In less than an hour, I quickly added blood pressure:
It was really quick and dirty and it doesn’t have an in-line form, but it’s there and it’s working. I wasn’t able to achieve as much as I could but I think I got pretty far for one weekend. And it’s very clear that by the end, my speed was much greater than at the beginning, just compare the difference in time it took to implement each of the trackers.
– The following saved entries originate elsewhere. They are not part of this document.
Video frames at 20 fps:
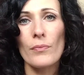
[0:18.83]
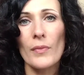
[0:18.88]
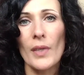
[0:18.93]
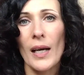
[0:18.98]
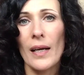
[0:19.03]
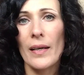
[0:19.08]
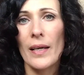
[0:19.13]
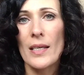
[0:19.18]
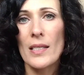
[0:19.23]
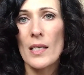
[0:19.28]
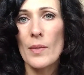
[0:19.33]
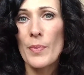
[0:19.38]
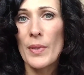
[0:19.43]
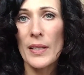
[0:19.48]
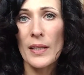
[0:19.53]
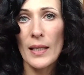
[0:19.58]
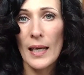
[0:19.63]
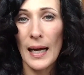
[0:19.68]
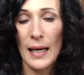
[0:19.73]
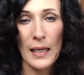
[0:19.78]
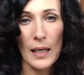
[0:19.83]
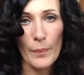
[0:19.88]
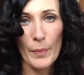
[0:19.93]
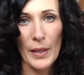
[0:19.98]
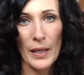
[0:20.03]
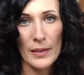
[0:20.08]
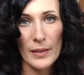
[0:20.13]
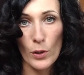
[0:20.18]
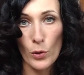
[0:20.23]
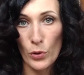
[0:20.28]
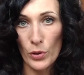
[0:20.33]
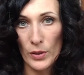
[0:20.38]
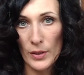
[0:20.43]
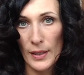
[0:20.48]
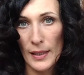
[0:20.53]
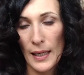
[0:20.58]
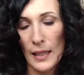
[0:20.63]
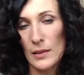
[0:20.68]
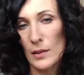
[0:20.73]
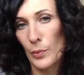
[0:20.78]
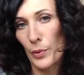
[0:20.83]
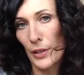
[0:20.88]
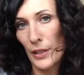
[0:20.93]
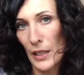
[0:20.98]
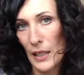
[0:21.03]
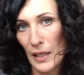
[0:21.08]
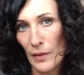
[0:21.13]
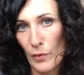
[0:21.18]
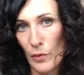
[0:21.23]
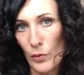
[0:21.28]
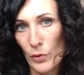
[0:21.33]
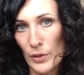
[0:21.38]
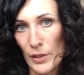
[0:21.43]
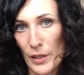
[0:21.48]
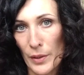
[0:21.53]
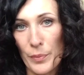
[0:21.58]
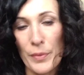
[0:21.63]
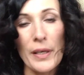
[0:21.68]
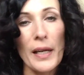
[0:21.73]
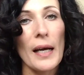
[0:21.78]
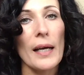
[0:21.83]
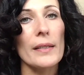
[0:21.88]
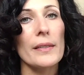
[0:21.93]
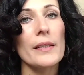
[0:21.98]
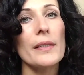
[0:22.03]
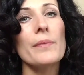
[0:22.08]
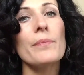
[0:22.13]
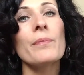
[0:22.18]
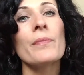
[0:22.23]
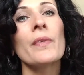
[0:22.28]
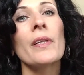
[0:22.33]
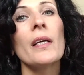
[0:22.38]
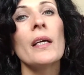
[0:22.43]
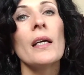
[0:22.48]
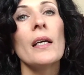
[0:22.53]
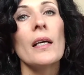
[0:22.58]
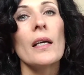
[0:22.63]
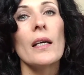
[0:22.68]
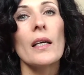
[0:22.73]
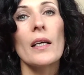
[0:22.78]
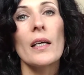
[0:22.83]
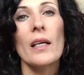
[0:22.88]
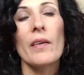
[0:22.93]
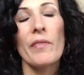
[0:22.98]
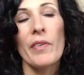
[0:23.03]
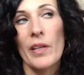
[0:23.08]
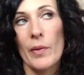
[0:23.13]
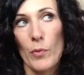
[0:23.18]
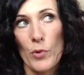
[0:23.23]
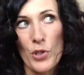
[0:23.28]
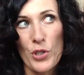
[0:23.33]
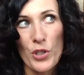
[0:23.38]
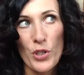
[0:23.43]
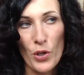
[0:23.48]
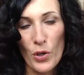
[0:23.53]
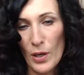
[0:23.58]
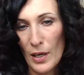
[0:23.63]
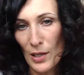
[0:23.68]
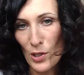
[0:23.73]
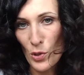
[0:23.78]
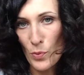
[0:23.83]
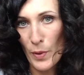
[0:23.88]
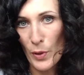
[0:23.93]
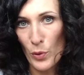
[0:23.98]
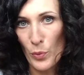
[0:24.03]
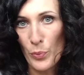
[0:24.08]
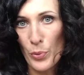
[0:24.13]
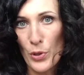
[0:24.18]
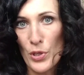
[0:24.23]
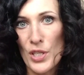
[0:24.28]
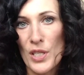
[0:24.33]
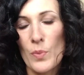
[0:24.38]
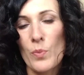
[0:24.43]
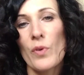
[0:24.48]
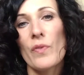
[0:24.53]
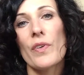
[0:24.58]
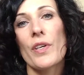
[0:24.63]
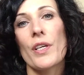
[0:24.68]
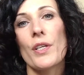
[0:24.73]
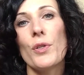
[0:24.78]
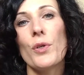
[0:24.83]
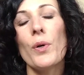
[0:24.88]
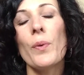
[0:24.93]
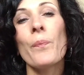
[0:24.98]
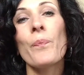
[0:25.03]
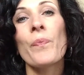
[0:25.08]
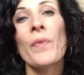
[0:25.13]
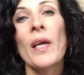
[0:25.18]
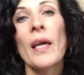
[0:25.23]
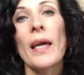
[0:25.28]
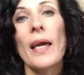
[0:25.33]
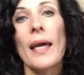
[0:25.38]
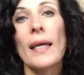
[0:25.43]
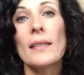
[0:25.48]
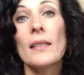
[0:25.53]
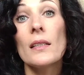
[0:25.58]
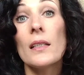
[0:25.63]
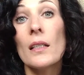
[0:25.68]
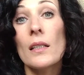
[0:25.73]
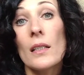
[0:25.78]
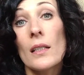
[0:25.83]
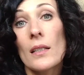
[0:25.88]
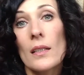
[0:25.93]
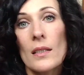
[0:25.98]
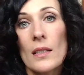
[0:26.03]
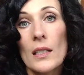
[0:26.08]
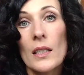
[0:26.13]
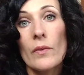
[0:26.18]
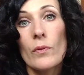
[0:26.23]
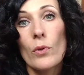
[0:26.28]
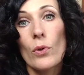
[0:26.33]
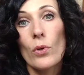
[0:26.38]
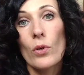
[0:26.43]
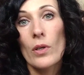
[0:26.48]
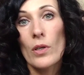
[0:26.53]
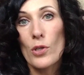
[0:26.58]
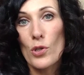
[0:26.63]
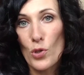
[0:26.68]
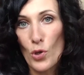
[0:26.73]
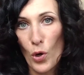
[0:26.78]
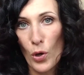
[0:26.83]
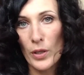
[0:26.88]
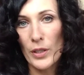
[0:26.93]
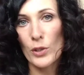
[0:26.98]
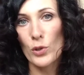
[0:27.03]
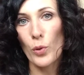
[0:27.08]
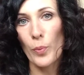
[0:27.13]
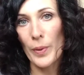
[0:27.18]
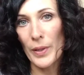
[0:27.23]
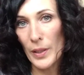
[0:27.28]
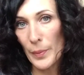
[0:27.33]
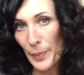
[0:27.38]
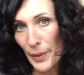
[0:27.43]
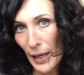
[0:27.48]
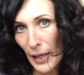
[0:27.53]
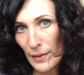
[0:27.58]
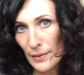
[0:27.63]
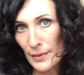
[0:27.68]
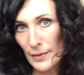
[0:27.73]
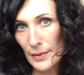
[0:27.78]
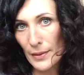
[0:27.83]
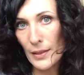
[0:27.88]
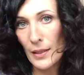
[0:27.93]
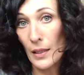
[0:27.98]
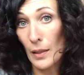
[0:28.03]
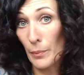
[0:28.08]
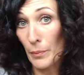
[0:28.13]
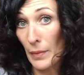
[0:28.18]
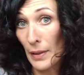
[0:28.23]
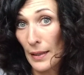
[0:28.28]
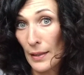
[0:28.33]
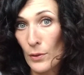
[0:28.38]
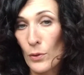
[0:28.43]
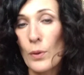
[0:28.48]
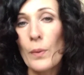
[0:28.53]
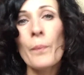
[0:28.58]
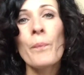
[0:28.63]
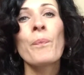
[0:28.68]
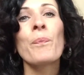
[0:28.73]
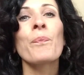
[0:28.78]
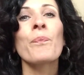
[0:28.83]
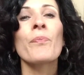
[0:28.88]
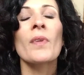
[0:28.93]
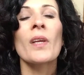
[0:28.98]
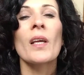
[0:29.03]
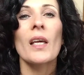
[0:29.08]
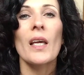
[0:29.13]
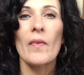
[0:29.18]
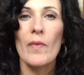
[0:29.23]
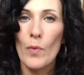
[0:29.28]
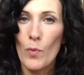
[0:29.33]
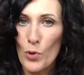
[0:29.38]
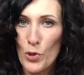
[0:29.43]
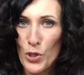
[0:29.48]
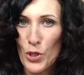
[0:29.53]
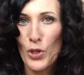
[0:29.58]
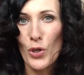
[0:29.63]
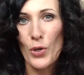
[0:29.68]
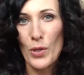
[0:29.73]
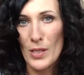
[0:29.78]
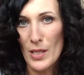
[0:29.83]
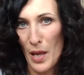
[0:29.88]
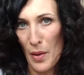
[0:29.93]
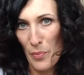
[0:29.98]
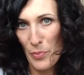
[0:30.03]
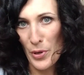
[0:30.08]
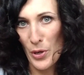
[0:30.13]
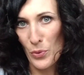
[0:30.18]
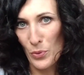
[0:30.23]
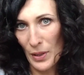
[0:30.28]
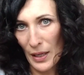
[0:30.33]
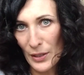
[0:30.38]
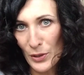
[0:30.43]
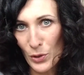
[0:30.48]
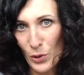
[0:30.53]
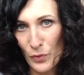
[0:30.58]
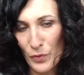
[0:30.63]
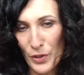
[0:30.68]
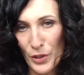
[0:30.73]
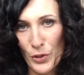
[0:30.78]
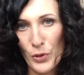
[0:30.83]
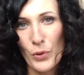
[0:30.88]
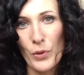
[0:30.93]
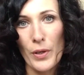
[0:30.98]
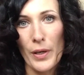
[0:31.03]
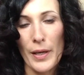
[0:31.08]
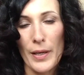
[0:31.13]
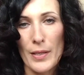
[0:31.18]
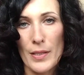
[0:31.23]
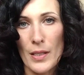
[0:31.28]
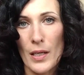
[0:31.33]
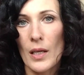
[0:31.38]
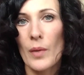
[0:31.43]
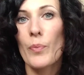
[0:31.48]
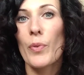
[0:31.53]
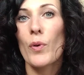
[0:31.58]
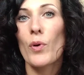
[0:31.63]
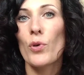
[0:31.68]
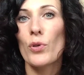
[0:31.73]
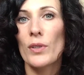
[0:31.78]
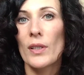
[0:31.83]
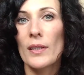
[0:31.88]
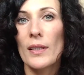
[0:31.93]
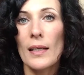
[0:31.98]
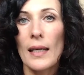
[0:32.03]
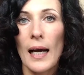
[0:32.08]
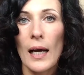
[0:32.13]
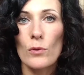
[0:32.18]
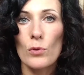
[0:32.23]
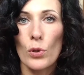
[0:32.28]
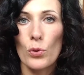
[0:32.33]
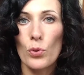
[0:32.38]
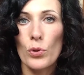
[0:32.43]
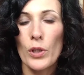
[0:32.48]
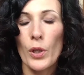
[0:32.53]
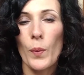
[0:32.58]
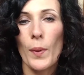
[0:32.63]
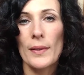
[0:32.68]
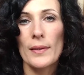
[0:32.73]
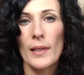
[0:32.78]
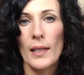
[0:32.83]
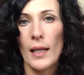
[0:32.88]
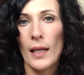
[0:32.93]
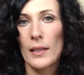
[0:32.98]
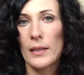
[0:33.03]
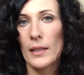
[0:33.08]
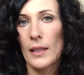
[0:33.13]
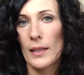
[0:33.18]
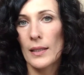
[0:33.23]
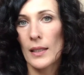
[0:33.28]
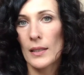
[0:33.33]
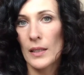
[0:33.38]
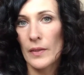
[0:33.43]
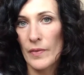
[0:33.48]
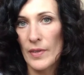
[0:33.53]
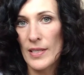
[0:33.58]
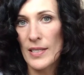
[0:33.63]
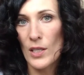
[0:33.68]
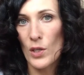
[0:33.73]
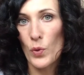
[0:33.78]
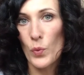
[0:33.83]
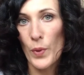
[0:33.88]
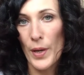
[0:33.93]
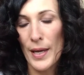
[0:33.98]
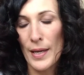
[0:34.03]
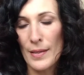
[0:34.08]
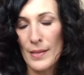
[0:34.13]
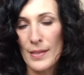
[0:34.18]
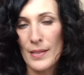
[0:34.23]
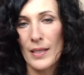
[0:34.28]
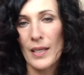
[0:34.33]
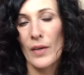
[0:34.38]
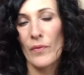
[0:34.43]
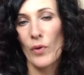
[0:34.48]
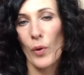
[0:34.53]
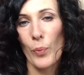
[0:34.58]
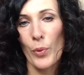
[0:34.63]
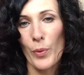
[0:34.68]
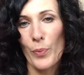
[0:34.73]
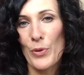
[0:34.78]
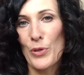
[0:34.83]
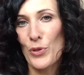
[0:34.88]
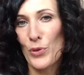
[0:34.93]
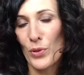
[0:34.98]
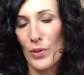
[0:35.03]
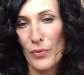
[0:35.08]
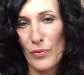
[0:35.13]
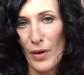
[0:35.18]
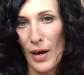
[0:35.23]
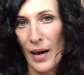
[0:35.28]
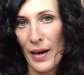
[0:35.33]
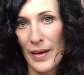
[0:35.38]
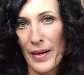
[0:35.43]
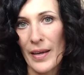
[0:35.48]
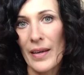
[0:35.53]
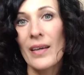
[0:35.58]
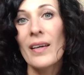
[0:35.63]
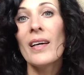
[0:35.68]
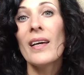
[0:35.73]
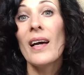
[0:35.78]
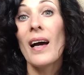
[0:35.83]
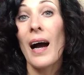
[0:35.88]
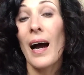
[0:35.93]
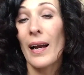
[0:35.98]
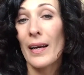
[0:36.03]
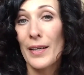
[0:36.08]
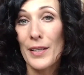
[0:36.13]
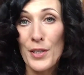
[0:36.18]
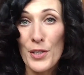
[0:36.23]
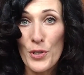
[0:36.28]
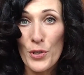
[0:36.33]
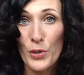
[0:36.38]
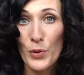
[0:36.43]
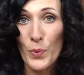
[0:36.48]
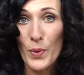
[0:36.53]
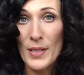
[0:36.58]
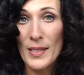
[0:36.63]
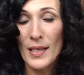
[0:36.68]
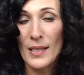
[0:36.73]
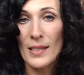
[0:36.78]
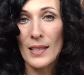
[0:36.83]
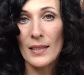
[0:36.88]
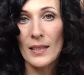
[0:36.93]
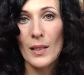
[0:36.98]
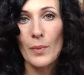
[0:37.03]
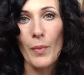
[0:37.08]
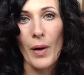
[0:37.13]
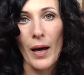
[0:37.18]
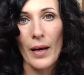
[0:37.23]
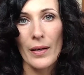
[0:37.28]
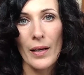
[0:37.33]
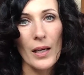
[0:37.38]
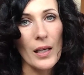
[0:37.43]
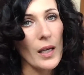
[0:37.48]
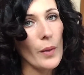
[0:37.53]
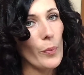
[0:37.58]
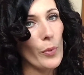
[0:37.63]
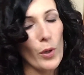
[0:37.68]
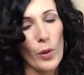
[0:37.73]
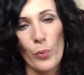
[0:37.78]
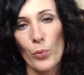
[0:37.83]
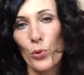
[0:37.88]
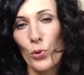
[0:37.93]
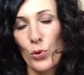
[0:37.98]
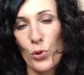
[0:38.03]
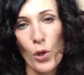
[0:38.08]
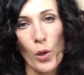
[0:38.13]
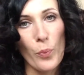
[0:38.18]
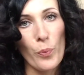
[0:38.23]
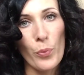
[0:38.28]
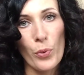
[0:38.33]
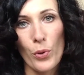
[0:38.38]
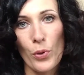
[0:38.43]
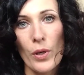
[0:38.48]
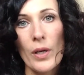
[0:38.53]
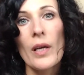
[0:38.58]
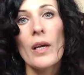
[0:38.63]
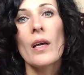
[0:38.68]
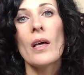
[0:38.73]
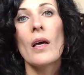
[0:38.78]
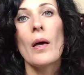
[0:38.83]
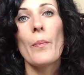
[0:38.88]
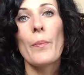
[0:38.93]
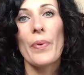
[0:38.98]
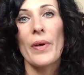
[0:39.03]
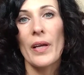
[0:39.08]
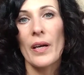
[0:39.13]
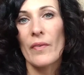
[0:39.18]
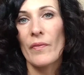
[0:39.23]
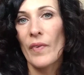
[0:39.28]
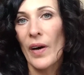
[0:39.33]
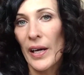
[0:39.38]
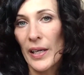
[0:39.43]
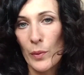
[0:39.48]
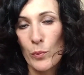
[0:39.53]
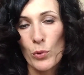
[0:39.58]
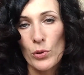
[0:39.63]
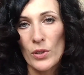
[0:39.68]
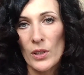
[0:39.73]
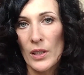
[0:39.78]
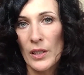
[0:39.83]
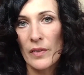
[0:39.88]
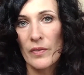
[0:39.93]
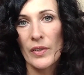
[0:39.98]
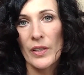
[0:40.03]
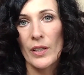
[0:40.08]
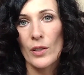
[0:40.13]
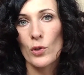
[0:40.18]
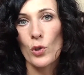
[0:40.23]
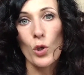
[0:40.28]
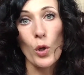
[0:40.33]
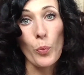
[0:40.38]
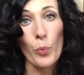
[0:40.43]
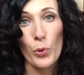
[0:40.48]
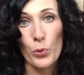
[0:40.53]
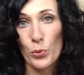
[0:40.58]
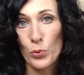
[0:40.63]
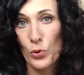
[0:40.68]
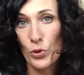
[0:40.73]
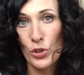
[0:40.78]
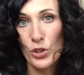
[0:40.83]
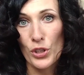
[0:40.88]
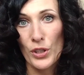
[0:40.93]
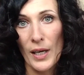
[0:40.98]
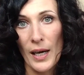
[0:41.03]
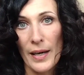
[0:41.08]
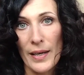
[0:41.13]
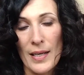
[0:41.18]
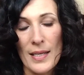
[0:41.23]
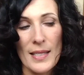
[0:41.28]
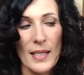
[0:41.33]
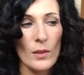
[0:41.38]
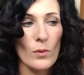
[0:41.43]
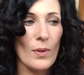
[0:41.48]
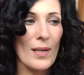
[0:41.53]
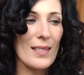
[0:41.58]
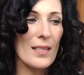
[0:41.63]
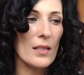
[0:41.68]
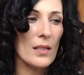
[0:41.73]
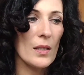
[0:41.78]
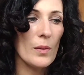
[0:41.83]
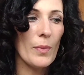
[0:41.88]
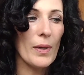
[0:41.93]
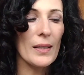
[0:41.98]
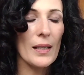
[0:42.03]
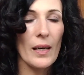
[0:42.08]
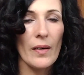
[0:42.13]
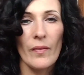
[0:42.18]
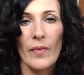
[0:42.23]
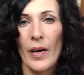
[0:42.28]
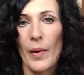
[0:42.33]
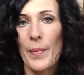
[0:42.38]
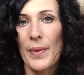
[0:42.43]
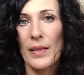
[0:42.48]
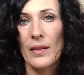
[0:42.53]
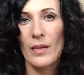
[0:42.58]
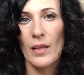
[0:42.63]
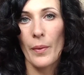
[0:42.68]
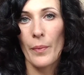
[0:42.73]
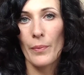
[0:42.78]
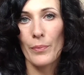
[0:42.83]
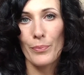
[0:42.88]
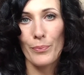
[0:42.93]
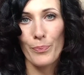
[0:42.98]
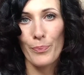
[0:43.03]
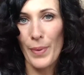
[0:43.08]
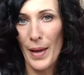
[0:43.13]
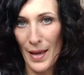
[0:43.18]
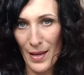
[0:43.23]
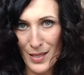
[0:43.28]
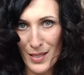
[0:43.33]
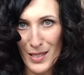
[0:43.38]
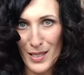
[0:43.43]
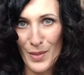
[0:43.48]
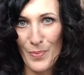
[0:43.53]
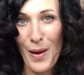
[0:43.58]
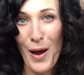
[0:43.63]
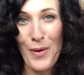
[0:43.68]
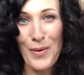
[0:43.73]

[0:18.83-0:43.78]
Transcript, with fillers: anche semi di canapa decorticati perché li avevo terminati, eh, ve li mostrerò casomai in un prossimo video, e di detersivo eh, solido per i piatti a mano, che vi mostrerò sempre in un altro video che sarebbe quello dedicato a tutte quante le alternative zero waste che vi ho promesso di fare all'inizio di questa settimana e che però purtroppo per vari motivi non ho potuto girare, è stata una settimana veramente pessima,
I think the bigger time sinks were new stuff that I didn’t know. At the moment I was starting those I knew they were going to waste some time, but I was thinking in long term. Getting Formtastic to work as I wanted took some time, but now I’m able to create forms pretty fast. Starting to use nifty_generators took some time to actually find what they were and the syntax, but now every time I generate code I’m one step closer to finish it than before; and the look of the page is not hideous.
Another waste of time was figuring out how Rails and gems interacted. Some gems I add them and work, others don’t. Previously I included those gems manually in my code, but now I know how it works. During a couple of hours I wanted to make a much more advanced graph that would properly display 4 values or 400 values until I realized that it doesn’t have to be dynamic. When you want to see the last week, you pick last week, when you want to see last month, you pick that (well, a graph like Google’s Finance would be better, but ok, I’m humble). There’s no way to pick bigger range for the graph now, but the code is very ready for it.
I believe the experiment was a success: I can and I am very productive in Rails, same as with ASP.NET MVC or more.